§ Task to carry out:
Reproduce only the lines that begin at the line with "[0.00-0.90s]" and run to the end of the entries; omit every picture.
Segment Start: Extracted records
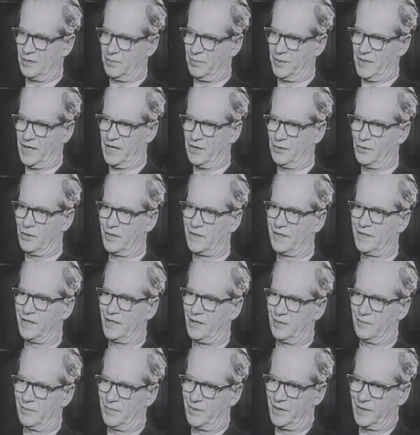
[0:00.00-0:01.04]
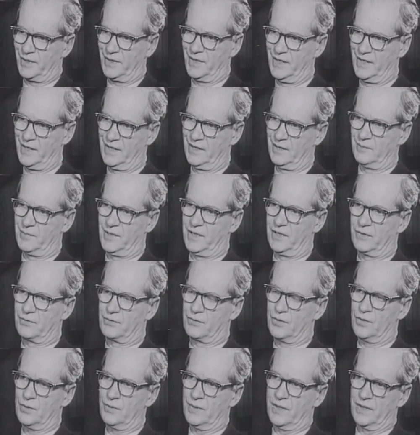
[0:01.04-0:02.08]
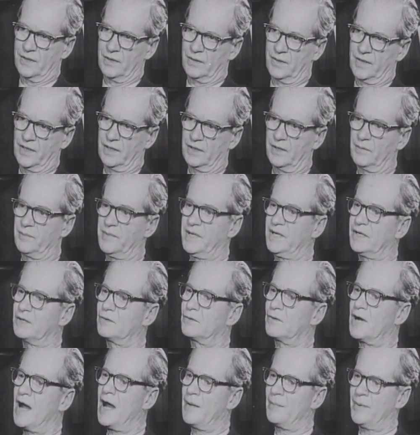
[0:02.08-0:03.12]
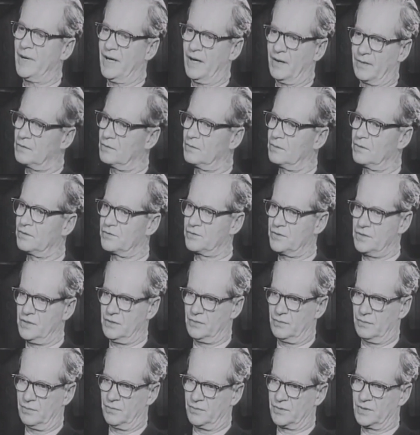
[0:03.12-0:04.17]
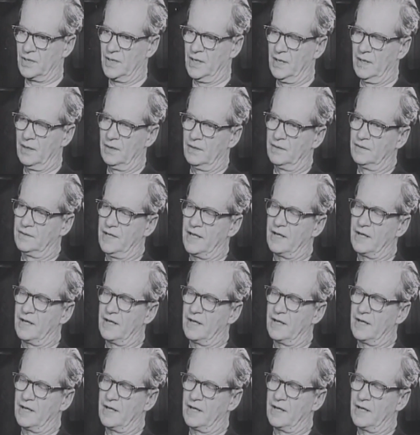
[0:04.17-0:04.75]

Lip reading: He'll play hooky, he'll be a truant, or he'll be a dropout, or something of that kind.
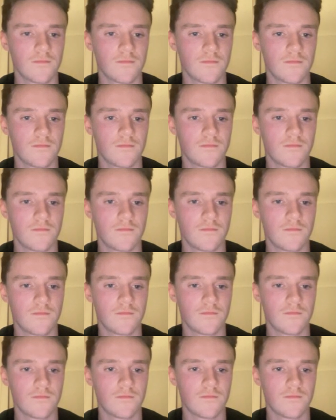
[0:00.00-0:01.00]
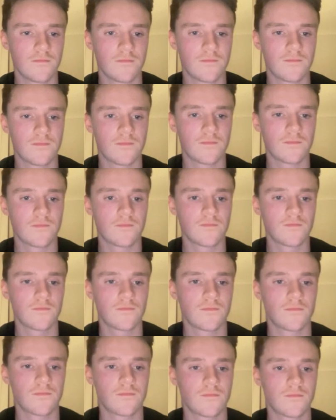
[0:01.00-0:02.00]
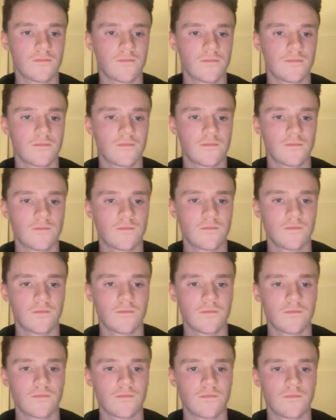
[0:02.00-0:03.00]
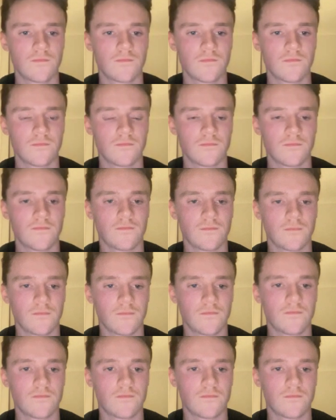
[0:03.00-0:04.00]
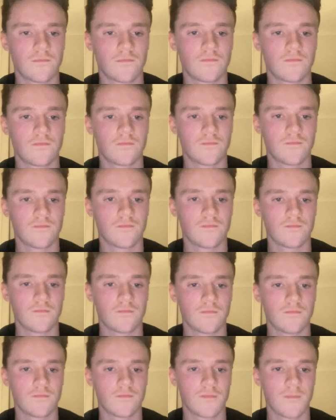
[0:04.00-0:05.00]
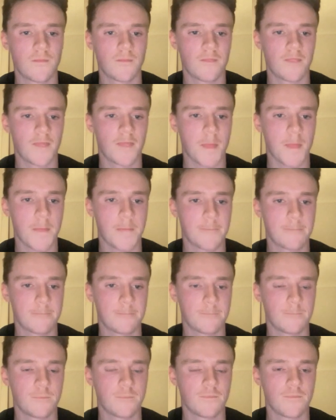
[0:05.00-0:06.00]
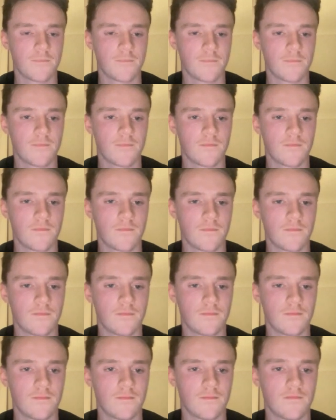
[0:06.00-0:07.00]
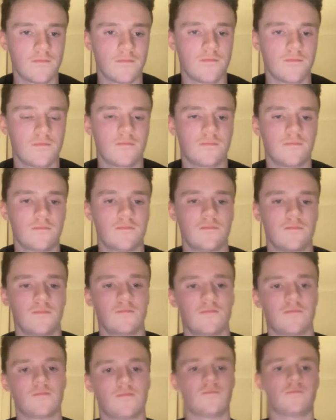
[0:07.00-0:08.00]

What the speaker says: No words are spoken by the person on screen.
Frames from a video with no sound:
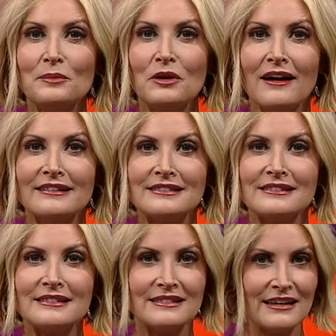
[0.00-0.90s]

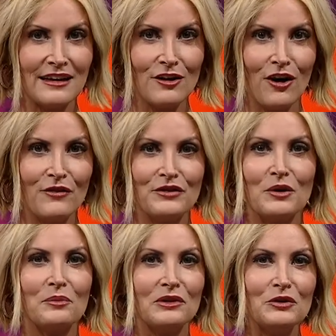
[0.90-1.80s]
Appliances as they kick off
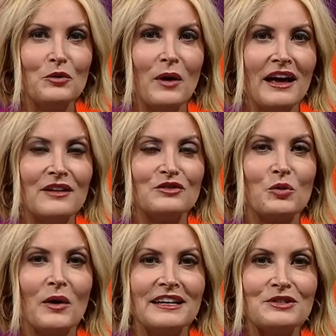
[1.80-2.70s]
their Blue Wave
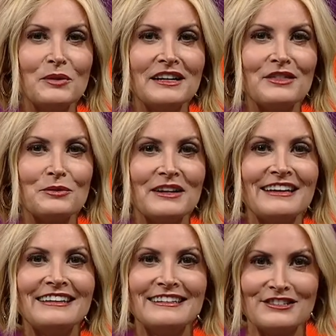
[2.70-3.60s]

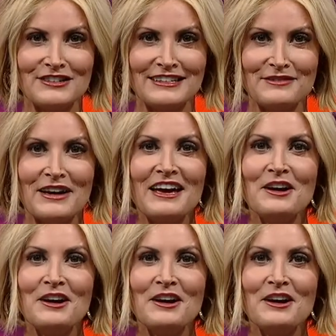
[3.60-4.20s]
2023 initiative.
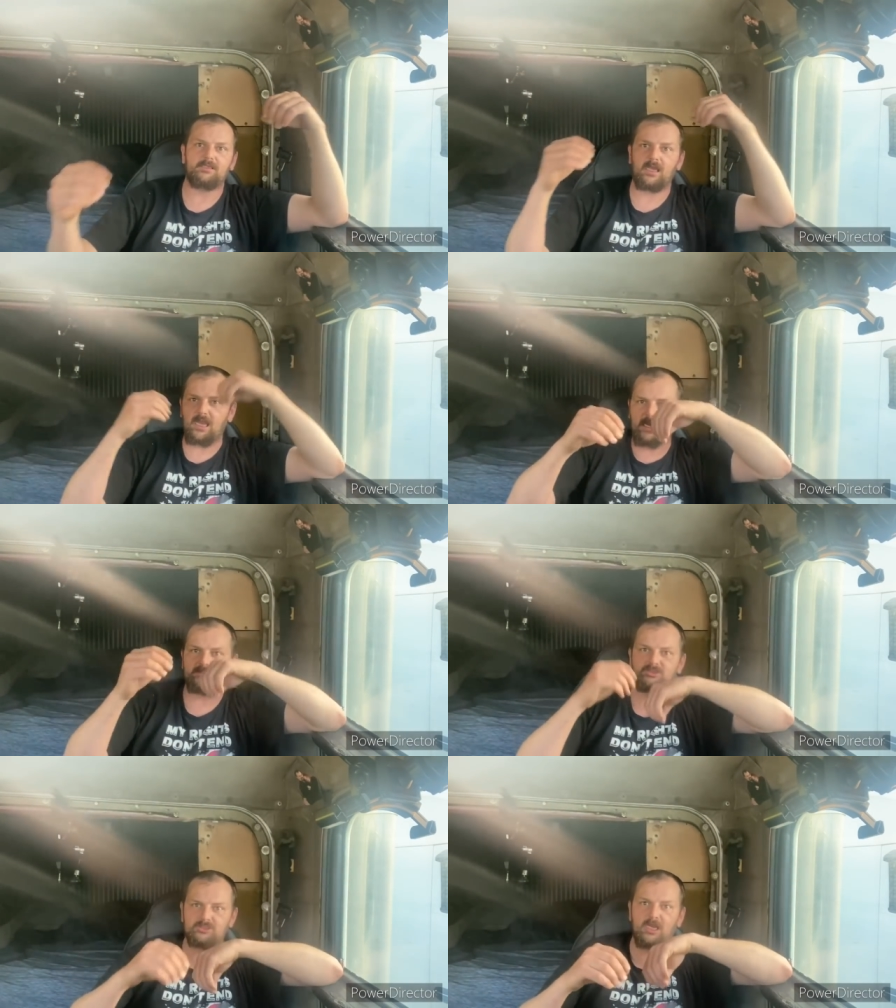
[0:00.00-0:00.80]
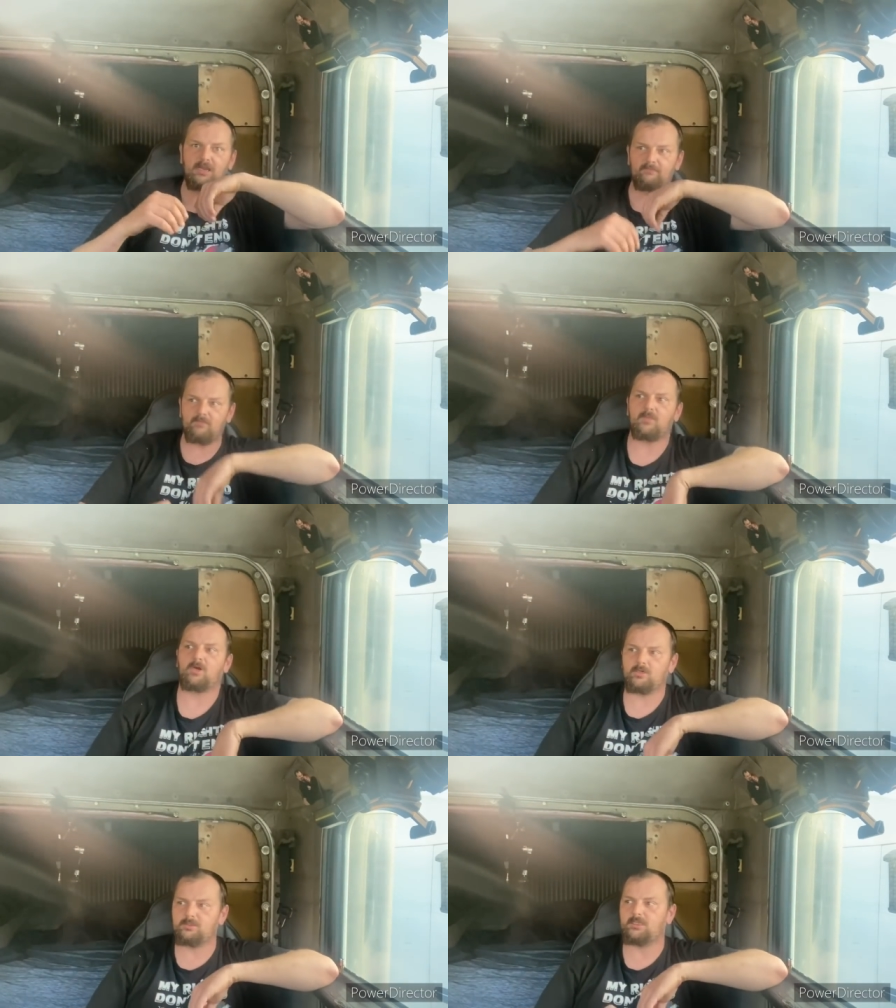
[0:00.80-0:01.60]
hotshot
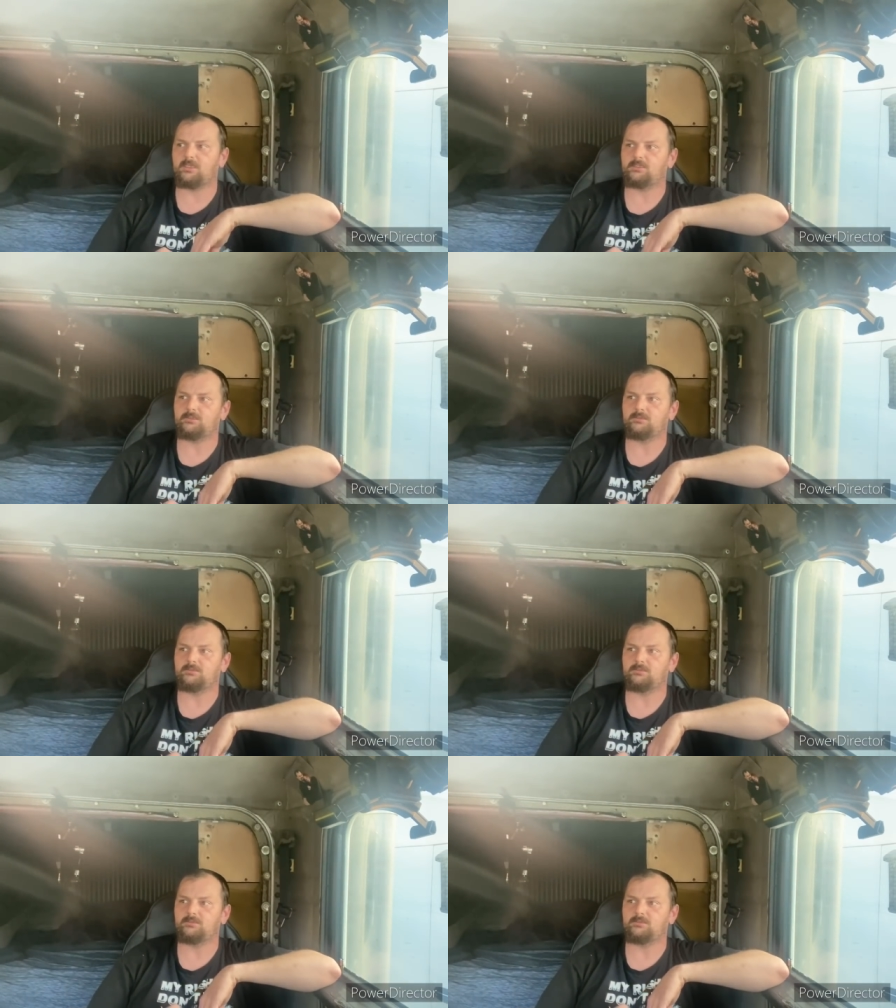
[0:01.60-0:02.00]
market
Segment End: Extracted records
§ Response to the task:
[0.00-0.90s]

[0.90-1.80s]
Appliances as they kick off
[1.80-2.70s]
their Blue Wave
[2.70-3.60s]

[3.60-4.20s]
2023 initiative.
[0:00.00-0:00.80]
[0:00.80-0:01.60]
hotshot
[0:01.60-0:02.00]
market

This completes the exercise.